Clewer Police Station

Published in Windlesora 27 (2011)

©2011, WLHG

Few people realize that The Parade in Clarence Road on the corner of Parsonage Lane used to be the Clewer County Police Station. It was built in 1879 to replace a smaller police station near the Duke of Edinburgh PH. Clarence Road was then called New Road and to the right of the Police Station was St Augustine’s Home for Boys, one of the Clewer Sisters’ establishments. This has now been replaced by a petrol station.

In 1881 George Blake, Superintendent of Police, was in charge. He lived there with his seven children between the ages of four and twenty. He was a widower. There were also two constables and their families living in.

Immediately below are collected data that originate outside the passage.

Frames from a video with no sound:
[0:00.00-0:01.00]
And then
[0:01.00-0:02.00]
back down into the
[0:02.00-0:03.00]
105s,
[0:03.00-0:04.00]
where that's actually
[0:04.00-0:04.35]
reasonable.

By 1891 George Blake had re-married and a multitude of children, grandchildren, and stepchildren occupied the station house, as well as a constable with a growing family, altogether 14 people, there hardly could have been room for the prisoners.

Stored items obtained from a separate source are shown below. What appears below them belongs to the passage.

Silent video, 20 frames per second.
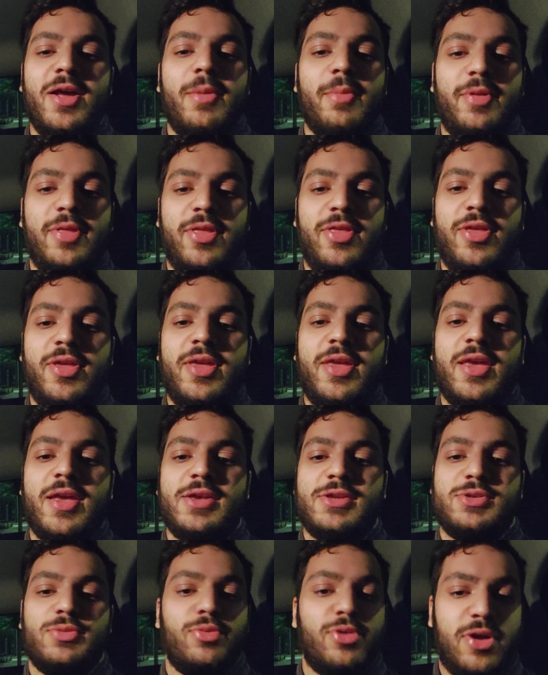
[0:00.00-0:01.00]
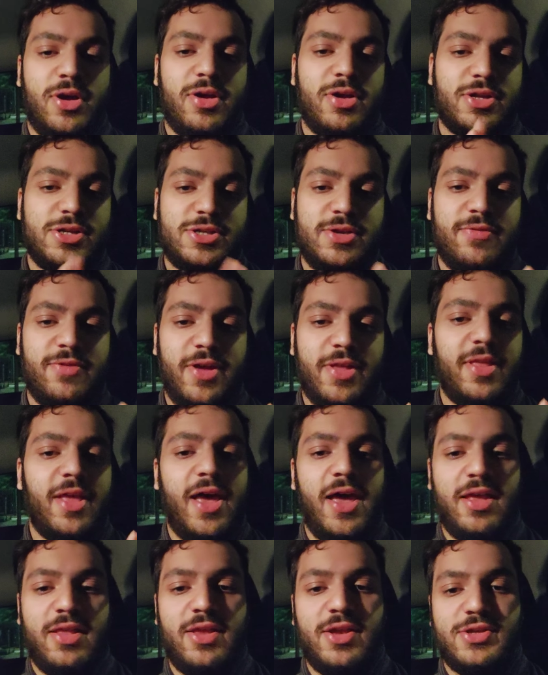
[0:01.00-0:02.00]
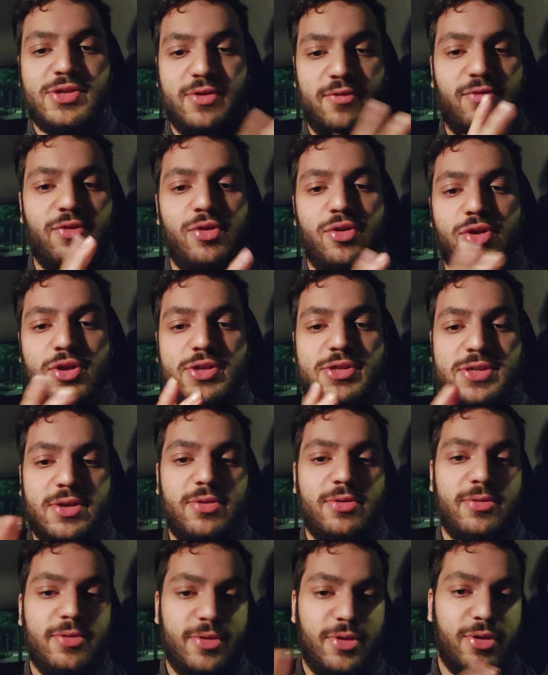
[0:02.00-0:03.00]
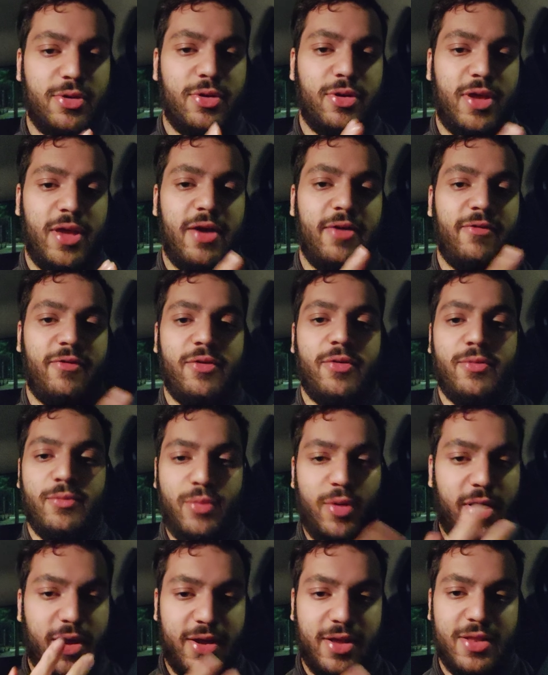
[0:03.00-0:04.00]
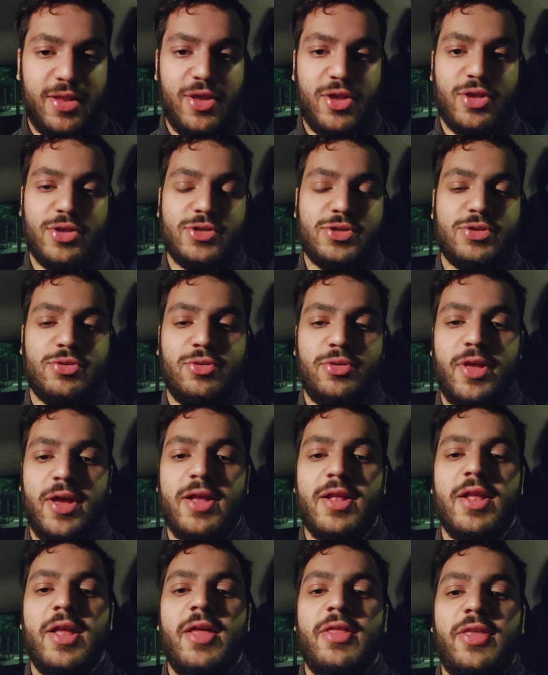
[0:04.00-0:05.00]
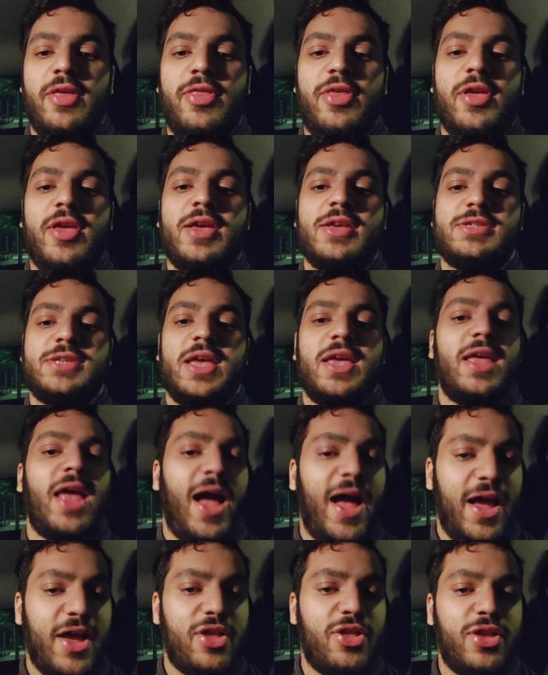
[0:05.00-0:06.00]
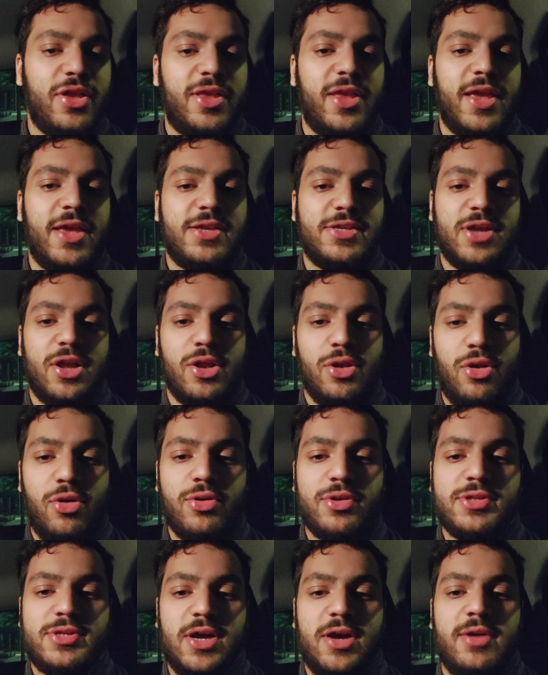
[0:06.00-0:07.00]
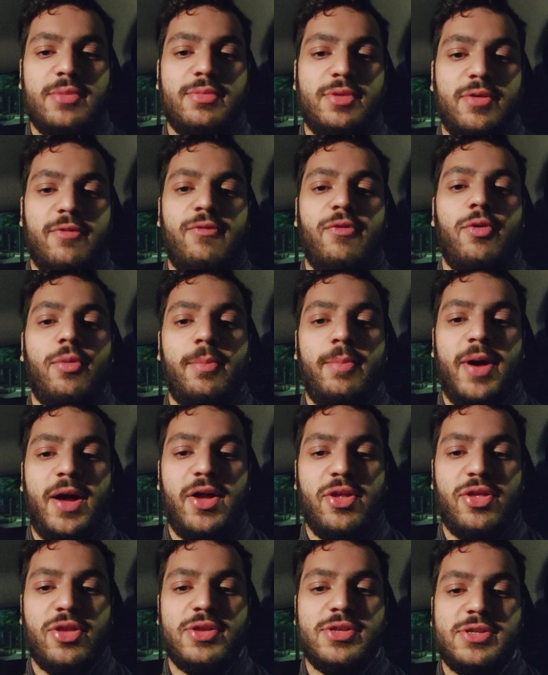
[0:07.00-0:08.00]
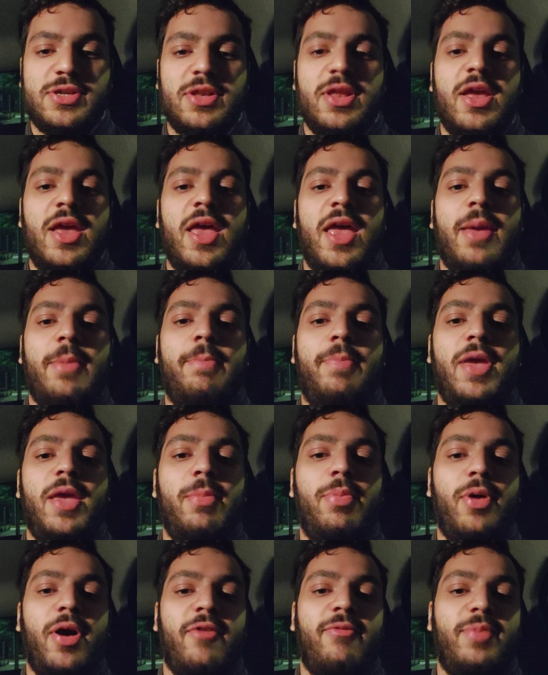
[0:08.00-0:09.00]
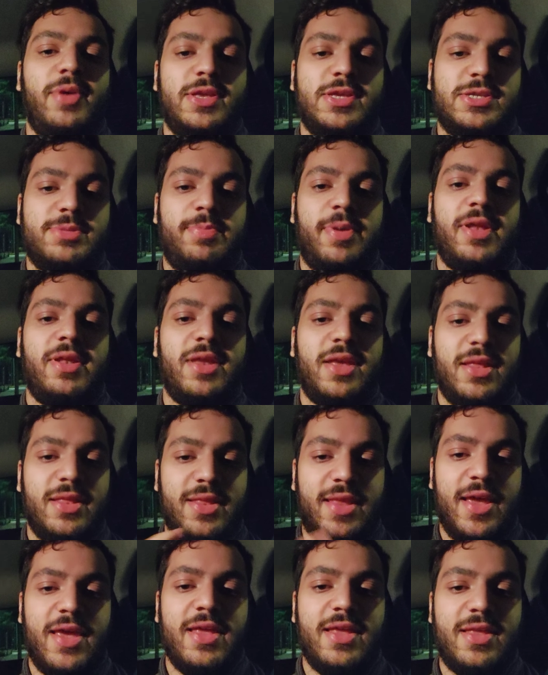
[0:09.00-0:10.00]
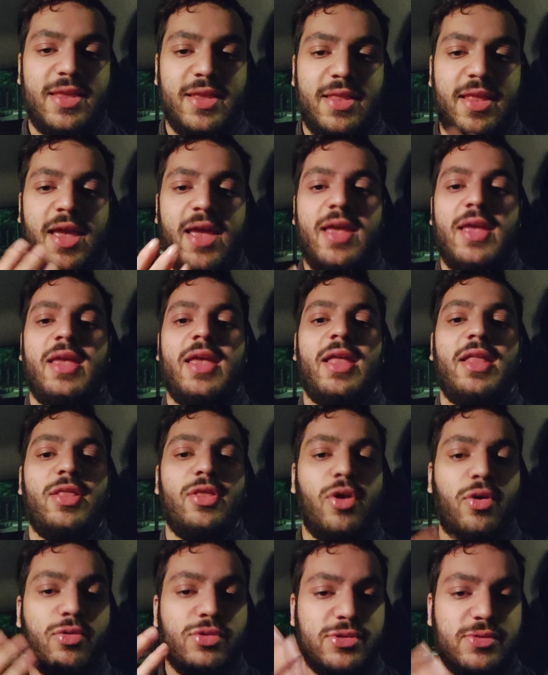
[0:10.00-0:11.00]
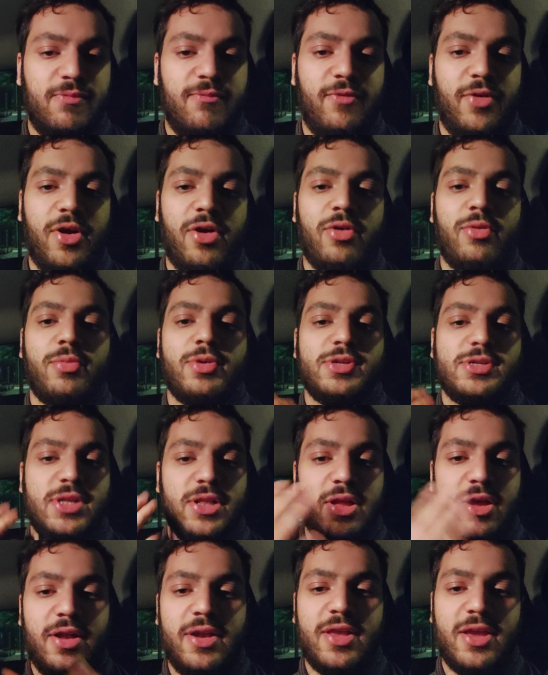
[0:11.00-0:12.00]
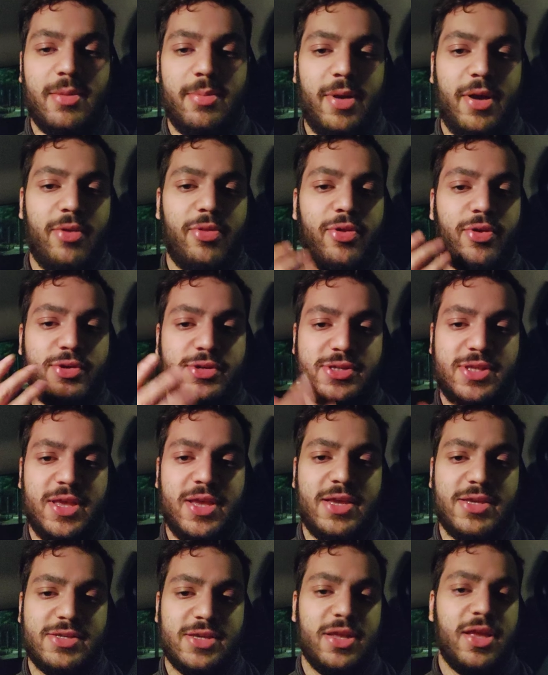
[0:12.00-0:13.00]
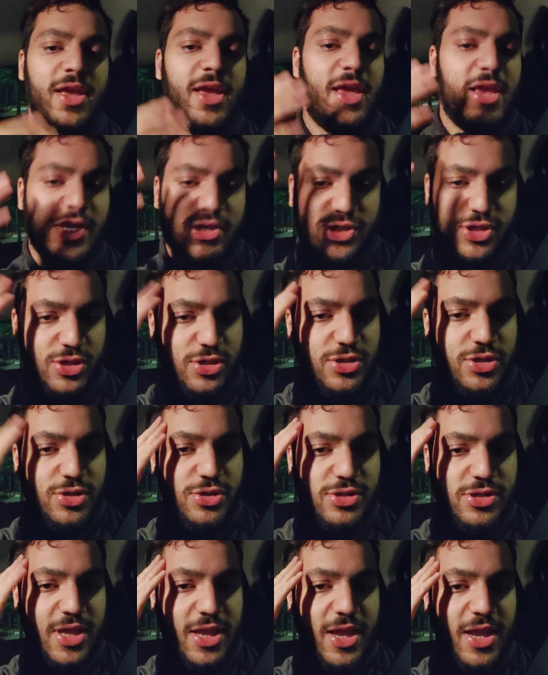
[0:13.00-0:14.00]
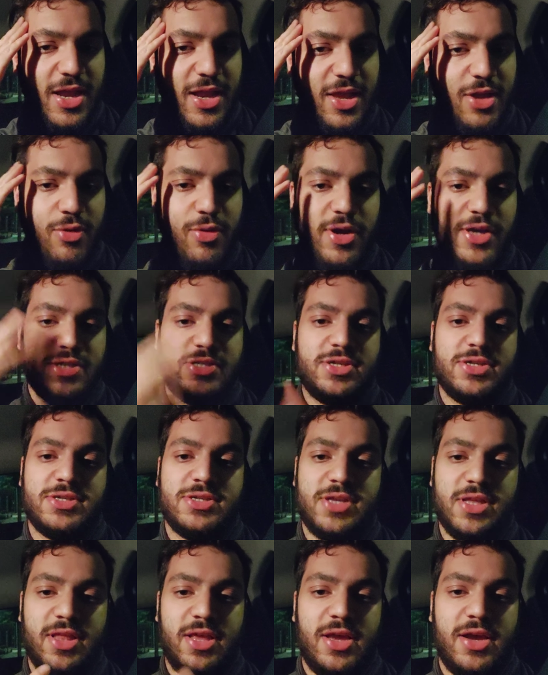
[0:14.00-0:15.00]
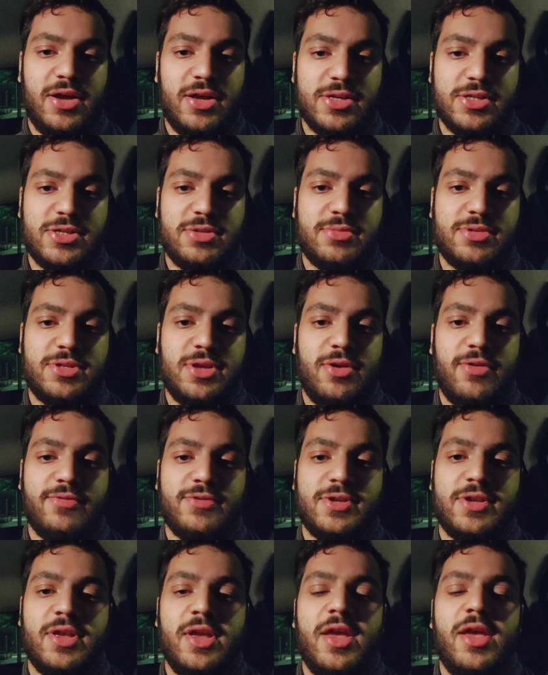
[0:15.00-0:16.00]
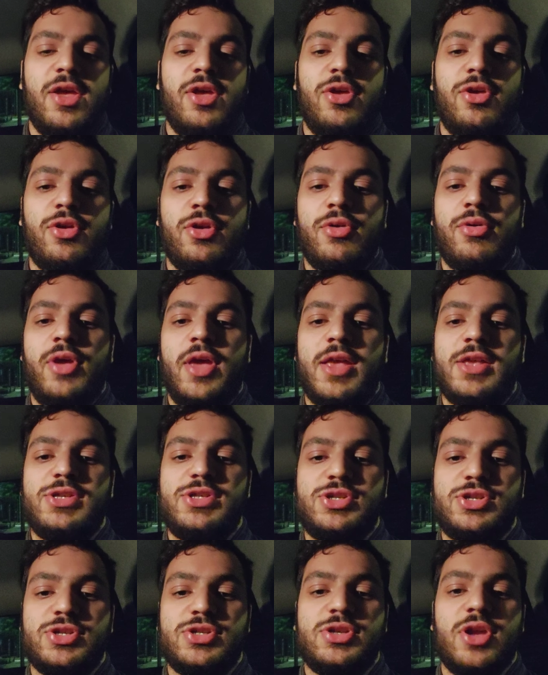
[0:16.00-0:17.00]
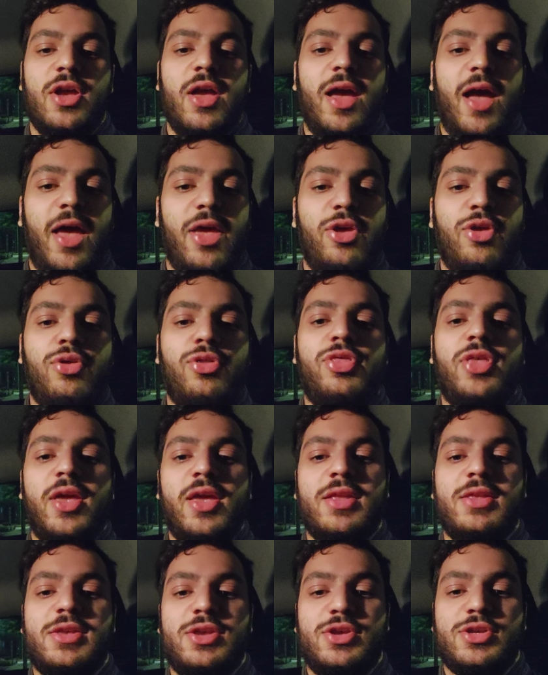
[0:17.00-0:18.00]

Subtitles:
But the thing is, regardless of like the ethics of you should still, you know, care for rare conditions and all that, the thing is it actually takes a long time to form passions, and people have been spending day to day in those environments learning about those things, and it's just those niggly questions that they ask themselves, and you know, it's just, you think to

Today there are still three prison cells, which were later converted into cold storage and freezers for the butcher’s shop, but there may have been more. The cell inmates would have been short-term residents, waiting for the magistrate to either convict them with a fine, dismiss them, or send them to Reading Gaol to be tried at the next Quarter Session or Assizes.

By 1901 Solomon Borlace was superintendent, and two constables Ruben Earl and Theophilus Pucton, and their families lived in, but there were another 13 constables and two sergeants working in Clewer. At the same time, Windsor Borough Police Station in Sheet Street had 20 policemen working under Head Constable Nicholls.

Windsor Police Station moved to its new premises in St Leonard’s Road in 1907, but the Clewer station continued in New Road / Clarence Road under Superintendent Edmund Holding who had two inspectors, two sergeants and 21 constables working for him. Harry Jannaway was the last Superintendent, he handed over to Sergeant Edward J Elliott during the mid-1920s before they were amalgamated with the Windsor Police.

The site of the Clewer Police Station in 2010.

Par tof the Police Station became a butcher’s shop first owned by the Pridmore brothers, then by D A Dadley, and latterly by T Salway & Sons. The cells which had been converted to freezers and cold storage, are being restored for a new Thai food shop.